* WHAT YOU ARE ASKED TO DO *
Transcribe the data in full; each line must match exactly.

* DATA PROVIDED *
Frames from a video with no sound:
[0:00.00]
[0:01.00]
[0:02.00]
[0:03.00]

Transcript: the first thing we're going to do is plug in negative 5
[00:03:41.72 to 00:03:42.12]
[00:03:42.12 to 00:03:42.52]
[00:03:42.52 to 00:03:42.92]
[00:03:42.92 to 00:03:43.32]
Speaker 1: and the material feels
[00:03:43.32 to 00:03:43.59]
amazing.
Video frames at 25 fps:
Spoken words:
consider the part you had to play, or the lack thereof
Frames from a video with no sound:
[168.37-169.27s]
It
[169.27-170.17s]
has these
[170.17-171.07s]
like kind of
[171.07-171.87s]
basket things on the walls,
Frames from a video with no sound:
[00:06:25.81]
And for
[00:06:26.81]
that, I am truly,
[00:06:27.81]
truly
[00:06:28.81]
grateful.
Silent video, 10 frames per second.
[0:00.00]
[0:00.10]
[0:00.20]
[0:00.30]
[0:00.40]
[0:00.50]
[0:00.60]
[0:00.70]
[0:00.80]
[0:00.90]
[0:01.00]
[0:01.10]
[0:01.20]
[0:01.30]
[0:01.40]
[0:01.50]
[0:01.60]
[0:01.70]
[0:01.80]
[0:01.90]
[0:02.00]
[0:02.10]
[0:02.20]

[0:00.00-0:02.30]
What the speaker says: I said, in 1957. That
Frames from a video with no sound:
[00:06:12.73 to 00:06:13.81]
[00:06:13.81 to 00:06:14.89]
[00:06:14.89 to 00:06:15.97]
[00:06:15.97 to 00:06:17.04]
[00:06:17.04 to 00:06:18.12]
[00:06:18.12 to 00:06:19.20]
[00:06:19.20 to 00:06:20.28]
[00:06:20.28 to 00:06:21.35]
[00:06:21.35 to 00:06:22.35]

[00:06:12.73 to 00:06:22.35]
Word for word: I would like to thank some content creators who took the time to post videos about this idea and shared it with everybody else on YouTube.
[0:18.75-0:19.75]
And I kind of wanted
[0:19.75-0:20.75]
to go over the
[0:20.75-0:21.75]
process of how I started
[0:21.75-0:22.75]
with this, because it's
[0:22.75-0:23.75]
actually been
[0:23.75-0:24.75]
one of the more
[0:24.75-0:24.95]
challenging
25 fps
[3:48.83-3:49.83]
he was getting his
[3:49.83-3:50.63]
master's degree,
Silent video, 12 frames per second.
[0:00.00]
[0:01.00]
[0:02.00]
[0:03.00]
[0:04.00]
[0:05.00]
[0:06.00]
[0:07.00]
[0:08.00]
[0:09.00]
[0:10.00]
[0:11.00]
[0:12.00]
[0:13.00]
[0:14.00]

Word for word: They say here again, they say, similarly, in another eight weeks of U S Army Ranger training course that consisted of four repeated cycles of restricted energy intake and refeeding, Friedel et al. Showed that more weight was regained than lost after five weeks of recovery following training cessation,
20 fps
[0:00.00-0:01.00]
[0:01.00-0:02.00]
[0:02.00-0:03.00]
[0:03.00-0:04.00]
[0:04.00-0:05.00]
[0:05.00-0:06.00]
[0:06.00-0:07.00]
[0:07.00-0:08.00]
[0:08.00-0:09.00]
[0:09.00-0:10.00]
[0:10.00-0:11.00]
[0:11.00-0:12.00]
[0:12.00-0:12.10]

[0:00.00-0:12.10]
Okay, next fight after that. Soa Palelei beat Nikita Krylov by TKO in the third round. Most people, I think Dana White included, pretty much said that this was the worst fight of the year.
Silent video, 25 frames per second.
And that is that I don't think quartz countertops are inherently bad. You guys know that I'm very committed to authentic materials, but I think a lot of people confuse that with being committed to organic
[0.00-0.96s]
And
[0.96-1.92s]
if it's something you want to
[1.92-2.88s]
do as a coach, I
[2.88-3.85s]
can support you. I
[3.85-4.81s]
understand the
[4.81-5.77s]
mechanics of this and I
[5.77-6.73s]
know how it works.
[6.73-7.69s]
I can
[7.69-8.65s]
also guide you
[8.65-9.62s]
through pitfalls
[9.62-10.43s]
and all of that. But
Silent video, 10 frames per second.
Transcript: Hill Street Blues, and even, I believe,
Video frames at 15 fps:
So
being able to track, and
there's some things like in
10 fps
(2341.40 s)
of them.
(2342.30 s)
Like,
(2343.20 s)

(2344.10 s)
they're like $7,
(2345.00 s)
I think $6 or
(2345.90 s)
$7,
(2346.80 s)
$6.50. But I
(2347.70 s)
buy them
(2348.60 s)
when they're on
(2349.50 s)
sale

* RESPONSE BELOW *
Frames from a video with no sound:
[0:00.00]
[0:01.00]
[0:02.00]
[0:03.00]

Transcript: the first thing we're going to do is plug in negative 5
[00:03:41.72 to 00:03:42.12]
[00:03:42.12 to 00:03:42.52]
[00:03:42.52 to 00:03:42.92]
[00:03:42.92 to 00:03:43.32]
Speaker 1: and the material feels
[00:03:43.32 to 00:03:43.59]
amazing.
Video frames at 25 fps:
Spoken words:
consider the part you had to play, or the lack thereof
Frames from a video with no sound:
[168.37-169.27s]
It
[169.27-170.17s]
has these
[170.17-171.07s]
like kind of
[171.07-171.87s]
basket things on the walls,
Frames from a video with no sound:
[00:06:25.81]
And for
[00:06:26.81]
that, I am truly,
[00:06:27.81]
truly
[00:06:28.81]
grateful.
Silent video, 10 frames per second.
[0:00.00]
[0:00.10]
[0:00.20]
[0:00.30]
[0:00.40]
[0:00.50]
[0:00.60]
[0:00.70]
[0:00.80]
[0:00.90]
[0:01.00]
[0:01.10]
[0:01.20]
[0:01.30]
[0:01.40]
[0:01.50]
[0:01.60]
[0:01.70]
[0:01.80]
[0:01.90]
[0:02.00]
[0:02.10]
[0:02.20]

[0:00.00-0:02.30]
What the speaker says: I said, in 1957. That
Frames from a video with no sound:
[00:06:12.73 to 00:06:13.81]
[00:06:13.81 to 00:06:14.89]
[00:06:14.89 to 00:06:15.97]
[00:06:15.97 to 00:06:17.04]
[00:06:17.04 to 00:06:18.12]
[00:06:18.12 to 00:06:19.20]
[00:06:19.20 to 00:06:20.28]
[00:06:20.28 to 00:06:21.35]
[00:06:21.35 to 00:06:22.35]

[00:06:12.73 to 00:06:22.35]
Word for word: I would like to thank some content creators who took the time to post videos about this idea and shared it with everybody else on YouTube.
[0:18.75-0:19.75]
And I kind of wanted
[0:19.75-0:20.75]
to go over the
[0:20.75-0:21.75]
process of how I started
[0:21.75-0:22.75]
with this, because it's
[0:22.75-0:23.75]
actually been
[0:23.75-0:24.75]
one of the more
[0:24.75-0:24.95]
challenging
25 fps
[3:48.83-3:49.83]
he was getting his
[3:49.83-3:50.63]
master's degree,
Silent video, 12 frames per second.
[0:00.00]
[0:01.00]
[0:02.00]
[0:03.00]
[0:04.00]
[0:05.00]
[0:06.00]
[0:07.00]
[0:08.00]
[0:09.00]
[0:10.00]
[0:11.00]
[0:12.00]
[0:13.00]
[0:14.00]

Word for word: They say here again, they say, similarly, in another eight weeks of U S Army Ranger training course that consisted of four repeated cycles of restricted energy intake and refeeding, Friedel et al. Showed that more weight was regained than lost after five weeks of recovery following training cessation,
20 fps
[0:00.00-0:01.00]
[0:01.00-0:02.00]
[0:02.00-0:03.00]
[0:03.00-0:04.00]
[0:04.00-0:05.00]
[0:05.00-0:06.00]
[0:06.00-0:07.00]
[0:07.00-0:08.00]
[0:08.00-0:09.00]
[0:09.00-0:10.00]
[0:10.00-0:11.00]
[0:11.00-0:12.00]
[0:12.00-0:12.10]

[0:00.00-0:12.10]
Okay, next fight after that. Soa Palelei beat Nikita Krylov by TKO in the third round. Most people, I think Dana White included, pretty much said that this was the worst fight of the year.
Silent video, 25 frames per second.
And that is that I don't think quartz countertops are inherently bad. You guys know that I'm very committed to authentic materials, but I think a lot of people confuse that with being committed to organic
[0.00-0.96s]
And
[0.96-1.92s]
if it's something you want to
[1.92-2.88s]
do as a coach, I
[2.88-3.85s]
can support you. I
[3.85-4.81s]
understand the
[4.81-5.77s]
mechanics of this and I
[5.77-6.73s]
know how it works.
[6.73-7.69s]
I can
[7.69-8.65s]
also guide you
[8.65-9.62s]
through pitfalls
[9.62-10.43s]
and all of that. But
Silent video, 10 frames per second.
Transcript: Hill Street Blues, and even, I believe,
Video frames at 15 fps:
So
being able to track, and
there's some things like in
10 fps
(2341.40 s)
of them.
(2342.30 s)
Like,
(2343.20 s)

(2344.10 s)
they're like $7,
(2345.00 s)
I think $6 or
(2345.90 s)
$7,
(2346.80 s)
$6.50. But I
(2347.70 s)
buy them
(2348.60 s)
when they're on
(2349.50 s)
sale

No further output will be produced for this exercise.